Rivera va verso il centrocampo con le parole di Albertosi ancora nelle orecchie. Racconterà di aver pensato in quei secondi di prendere palla e andare da solo in porta a fare gol. Quando riceve palla, subito dopo la ripresa del gioco, alzando gli occhi ha visto davanti a sé un’orda di tedeschi che lo ha indirizzato verso più miti consigli. Un paio di scambi a centrocampo, la palla che arriva sulla sinistra a Boninsegna, ancora indomito dopo centodieci minuti. Se ne va inarrestabile e mette la palla al centro, dove arriva proprio Rivera.
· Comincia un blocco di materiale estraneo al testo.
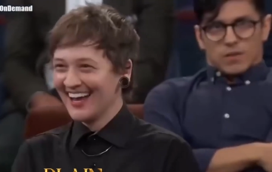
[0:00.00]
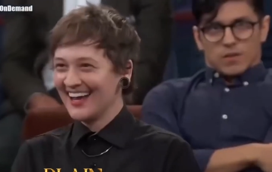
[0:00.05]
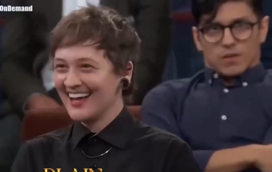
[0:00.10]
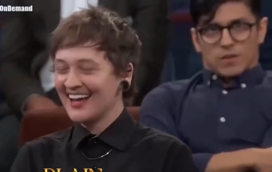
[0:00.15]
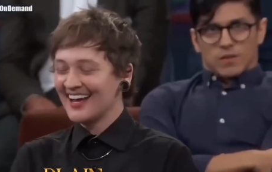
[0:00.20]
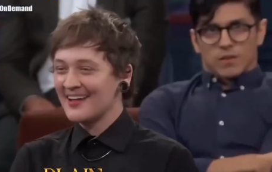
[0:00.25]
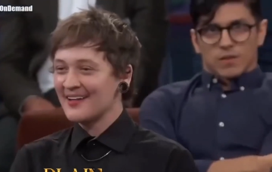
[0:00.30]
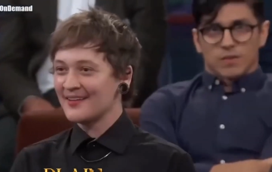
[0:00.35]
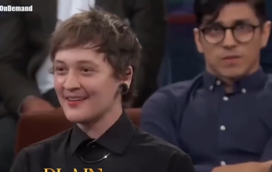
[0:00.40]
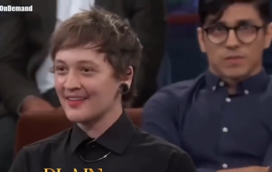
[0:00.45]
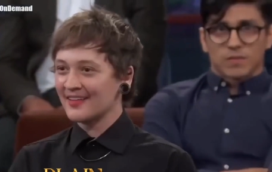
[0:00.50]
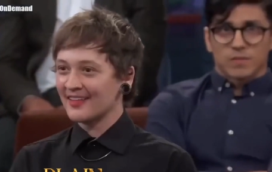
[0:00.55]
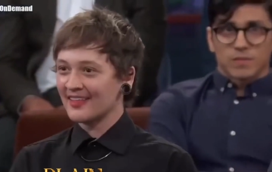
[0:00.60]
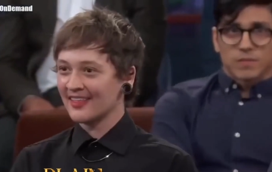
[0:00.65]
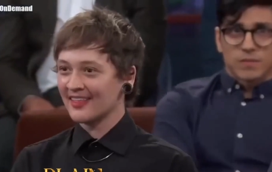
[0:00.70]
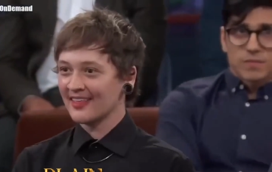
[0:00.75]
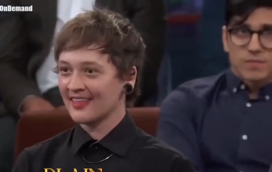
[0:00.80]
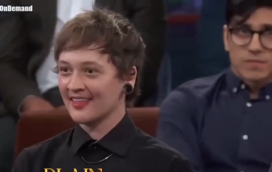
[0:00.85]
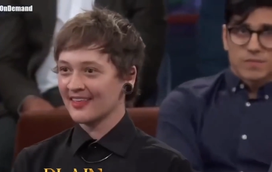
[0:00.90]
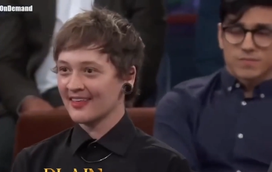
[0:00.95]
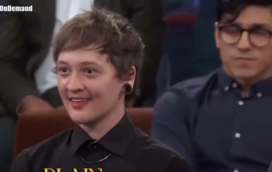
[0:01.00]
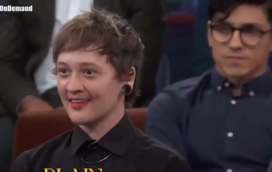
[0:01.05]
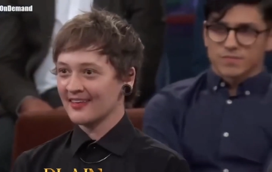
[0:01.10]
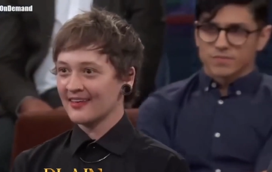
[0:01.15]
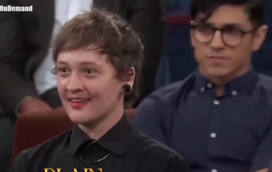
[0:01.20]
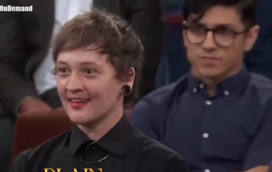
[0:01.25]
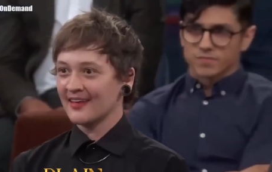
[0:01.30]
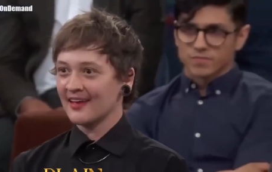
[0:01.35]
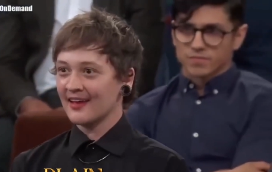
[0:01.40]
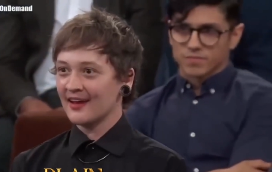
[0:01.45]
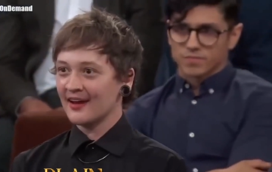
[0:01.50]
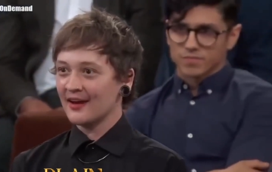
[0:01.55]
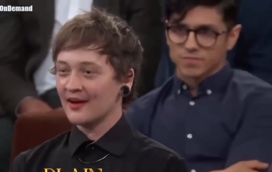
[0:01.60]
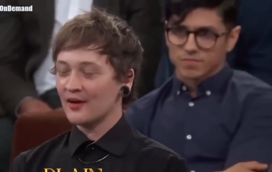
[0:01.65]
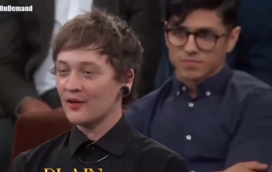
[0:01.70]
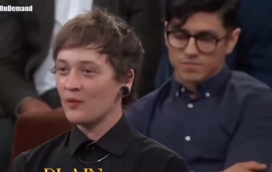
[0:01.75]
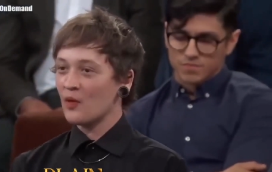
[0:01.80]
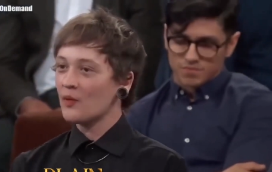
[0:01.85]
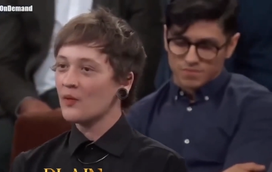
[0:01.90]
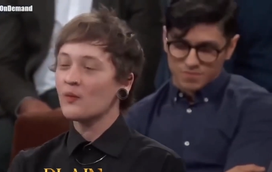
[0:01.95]
Speaker 1: Tell me what a man is.
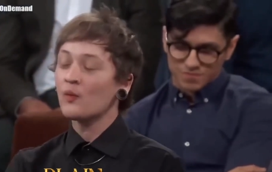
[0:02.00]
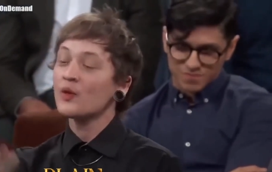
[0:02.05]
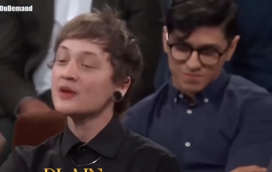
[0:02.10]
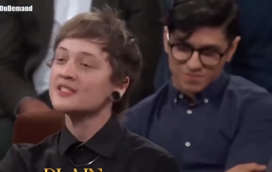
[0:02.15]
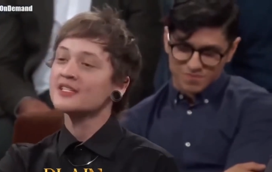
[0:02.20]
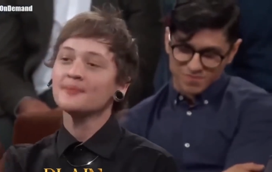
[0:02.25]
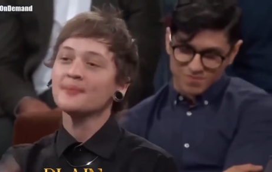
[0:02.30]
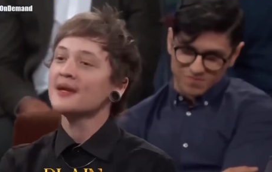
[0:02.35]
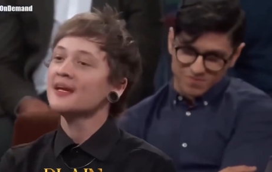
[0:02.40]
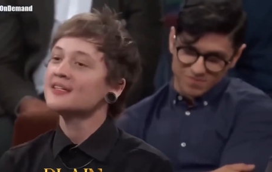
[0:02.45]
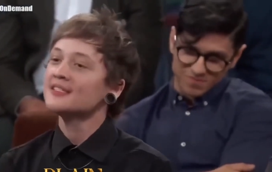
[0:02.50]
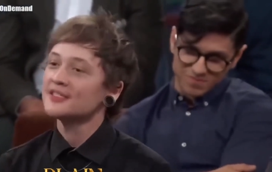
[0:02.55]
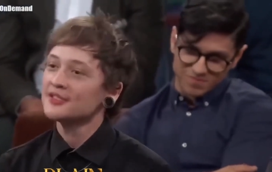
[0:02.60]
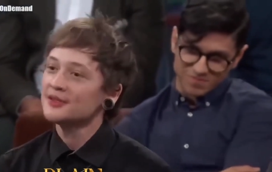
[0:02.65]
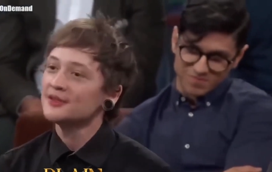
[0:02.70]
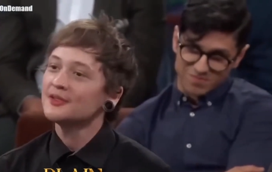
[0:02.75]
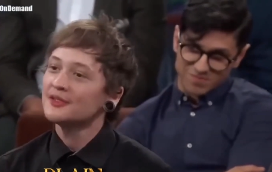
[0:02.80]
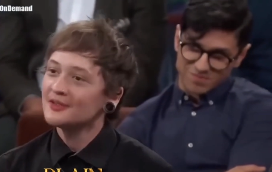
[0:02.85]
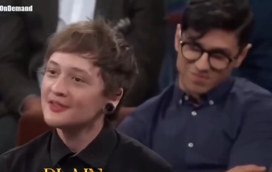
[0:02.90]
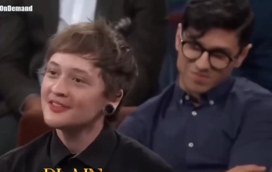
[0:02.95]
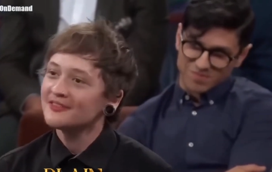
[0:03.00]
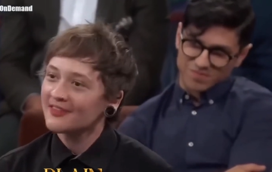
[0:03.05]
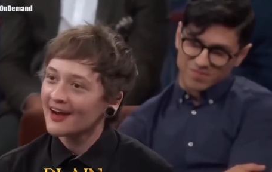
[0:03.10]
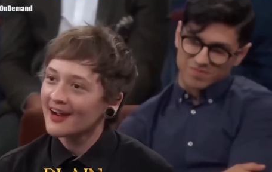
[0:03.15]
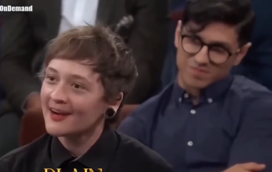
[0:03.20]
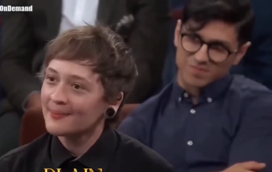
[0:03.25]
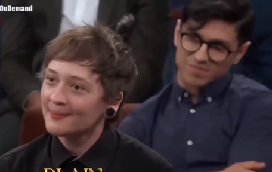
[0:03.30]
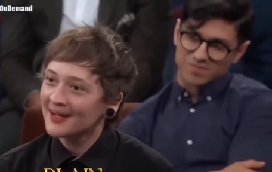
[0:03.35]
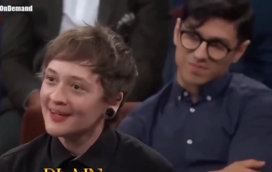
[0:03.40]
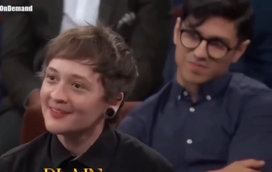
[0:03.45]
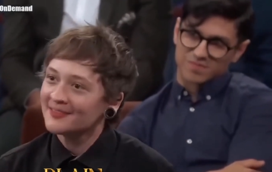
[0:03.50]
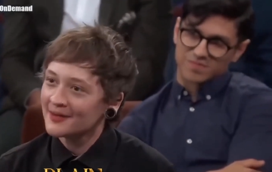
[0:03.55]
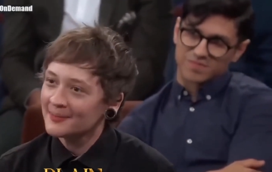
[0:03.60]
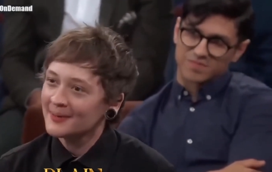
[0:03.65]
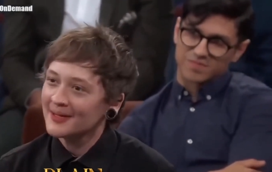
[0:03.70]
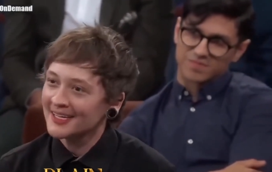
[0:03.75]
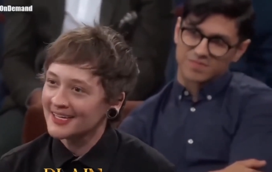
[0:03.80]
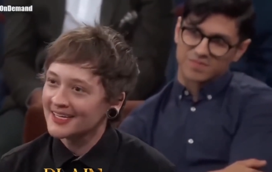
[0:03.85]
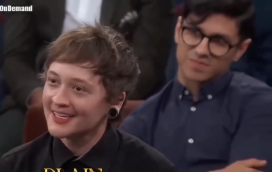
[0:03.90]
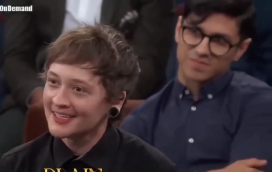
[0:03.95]
Well, what's a man to you? You define a man for
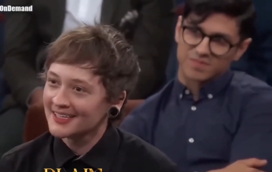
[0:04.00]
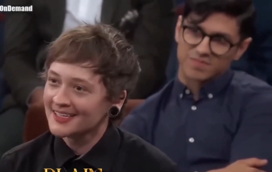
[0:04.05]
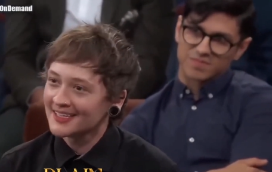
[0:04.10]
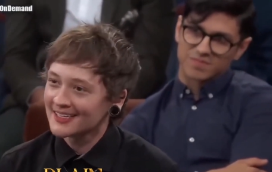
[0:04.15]
me. You have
È una delle sequenze iconiche dello sport italiano: il quattordici azzurro che apre il piatto destro e spiazza Sepp Maier, le braccia alzate al cielo e Gigi Riva che gli si aggrappa addosso come pochi secondi prima lo stesso Rivera col palo della porta di Albertosi.
Italia-Germania 4-3
«Che meravigliosa partita spettatori italiani!» dice un sopraffatto Nando Martellini, mentre una voce in sottofondo gli entra in microfono: «Vinciamo! Vinciamo!». La chiosa del telecronista che dodici anni più tardi racconterà anche il secondo Italia-Germania della saga, quello della finale Mundial dell’82, è una sorta di chiamata all’entusiasmo per un paese intero. Da noi erano già le undici di sera al fischio d’inizio, non manca molto alle due quando abbiamo la certezza di essere davvero in finale ai Mondiali, trentadue anni dopo l’ultima volta. Gli italiani sono ancora svegli in piena notte e pronti a manifestare tutta la propria gioia per le vie di un paese che sta cambiando pelle un’altra volta. Caroselli e tricolori come mai prima di allora.
«Non ringrazieremo mai abbastanza i nostri giocatori per queste emozioni». Nando Martellini aveva capito subito che non avremmo mai smesso di farlo. A cinquant’anni di distanza possiamo dire che lì nacque la Nazionale come grande rito collettivo, quello che il tempo farà sempre più fatica a scalfire. Oggi si gioca la finale di Coppa Italia senza tifosi a Roma, ma torneremo a essere quelli del 17 giugno 1970, quando diventammo i protagonisti della “Partita del Secolo”, il secolo del calcio.